Like all mothers, I remember my first Mother's Day. It was May 13, 2001. Benjamin, my youngest son, had just been adopted from Vietnam. He couldn't make me a card or buy me a gift, but holding him in my arms when he was all of 11 months old was the best and most gratifying gift for me.
I became a mother for a second time when I adopted Desalegn from Ethiopia on June 5, 2004. Then I had two boys in my life and double the enjoyment and pride in being their mother. As a mother, I could love them and cherish them and help them be their own persons and go into the world to be independent and successful men.
I am the "second mother" in my son's lives. As two boys who were adopted, I am sure that they may have many thoughts and feelings on Mother's Day that are unique and tender. I think about that and sometimes ask them about this. They are grateful for all their mothers. And I am grateful for their mothers, their parents. They likely will still make me cards that I can keep on my desk in my study forever, or carry in my journal so that I can look at them any time that I want...reminding me that I achieved at the best job in the world, to be a mother.
The first time I heard Ben say "Mama," all of my dreams came true. I had arrived. I was officially "Mama." All the years of second-guessing and thinking that I would not be a good parent were over. I felt included and part of the community of parents. I was no longer outside of life, but rather part of a family. I was in fact a member in good standing as a mother and as a parent.
I could fill in forms as parent and mother and if the form asked if I had children, I could check "yes," and write their names, Benjamin Aronson and Desalegn Aronson. I could complain about forms that had "mother" and "father" and cross out father and put my partner's name. They had two mothers! I could fill in the pediatrician's intake form as a mother and I could make decisions about a child that only a mother can make.

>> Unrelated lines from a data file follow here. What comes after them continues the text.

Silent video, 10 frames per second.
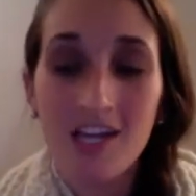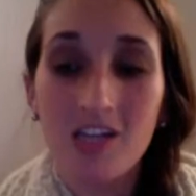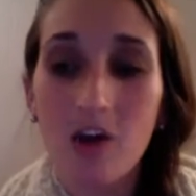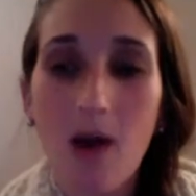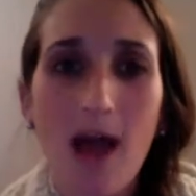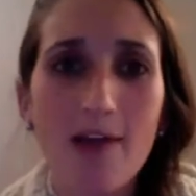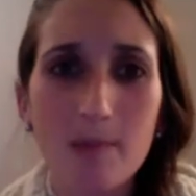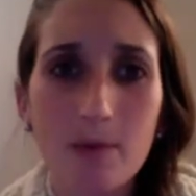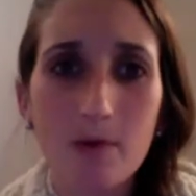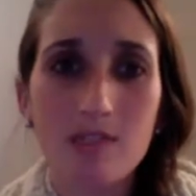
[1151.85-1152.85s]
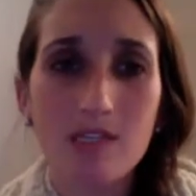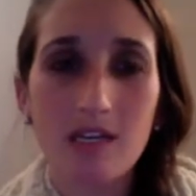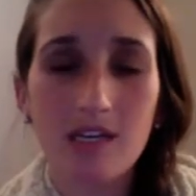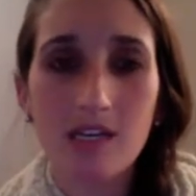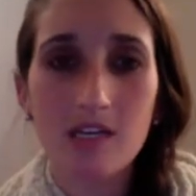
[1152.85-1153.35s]
I've been
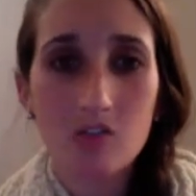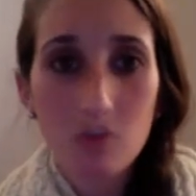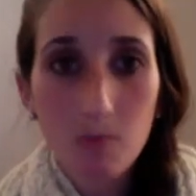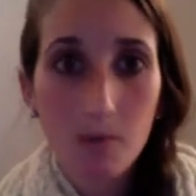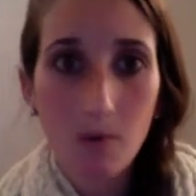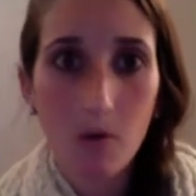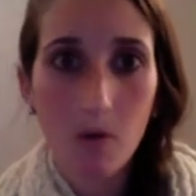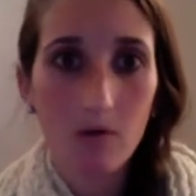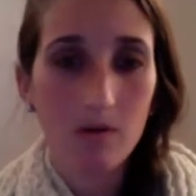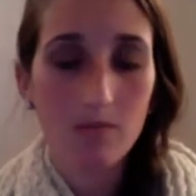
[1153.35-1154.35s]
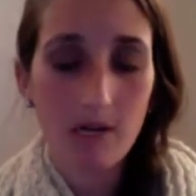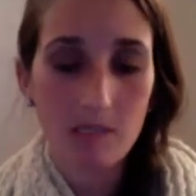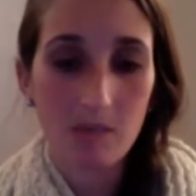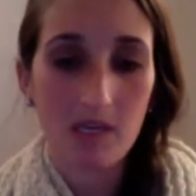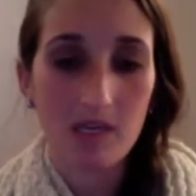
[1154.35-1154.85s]
posting Super Bowl
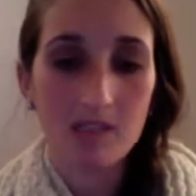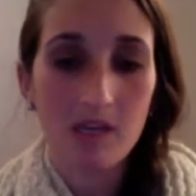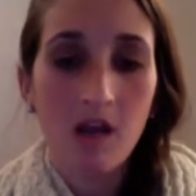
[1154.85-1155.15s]
recipes.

What a great job. To be a mother of two sons, both teenagers, who on Mother's Day will simply tell me that they love me in that abbreviated form... love you without an "I." Now I get to be a mother who is a bit foolish and old-fashioned. I get to be made fun of because I don't have the savvy to play X Box. I am not as interesting as they become more engaged with friends. And I must balance my affections with their mood swings and irritability that is necessary for them to separate and be the good men that I know they are becoming. Letting go is the most important job of a mother and I am learning to do this.
As I write in my first book, Carried in Our Hearts, once the commitment to adopt is made, the real journey begins. As parents, we ask a lot of questions about who our children will be, and we fantasize about their future. We dream of them growing up and reaching milestones of walking, talking, self-feeding, toilet training, and going to school for the first time.
Though my book follows the path to adoption, it is a universal story about parenting. And I wrote chapters to help readers understand the very challenging process of becoming parents through adoption. That process will resonate with all of you who will recognize the longing and yearning we have for family and the miracle of creating family even after millions of years on this planet, Earth.